Problem to solve: All of the data is to be written out again exactly, without the pictures.

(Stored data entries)
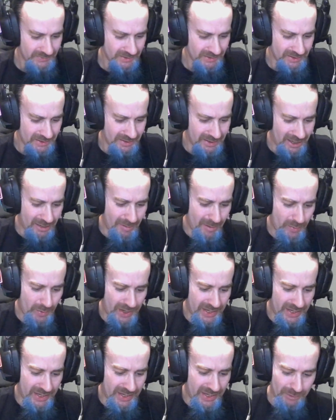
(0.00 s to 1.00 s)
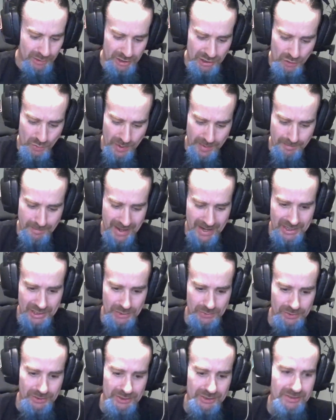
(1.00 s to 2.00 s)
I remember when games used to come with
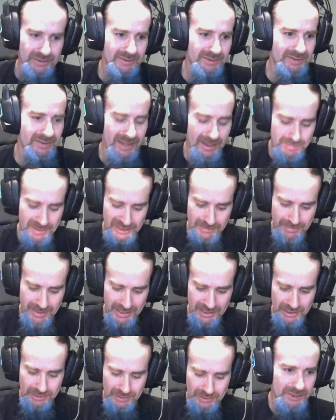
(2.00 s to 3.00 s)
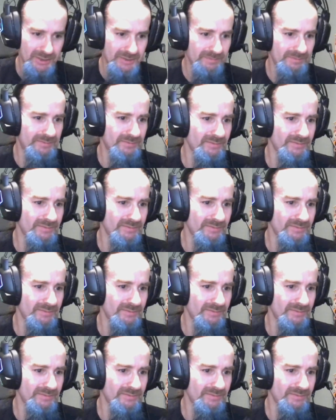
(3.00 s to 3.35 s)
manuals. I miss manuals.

Your solution:
(0.00 s to 1.00 s)
(1.00 s to 2.00 s)
I remember when games used to come with
(2.00 s to 3.00 s)
(3.00 s to 3.35 s)
manuals. I miss manuals.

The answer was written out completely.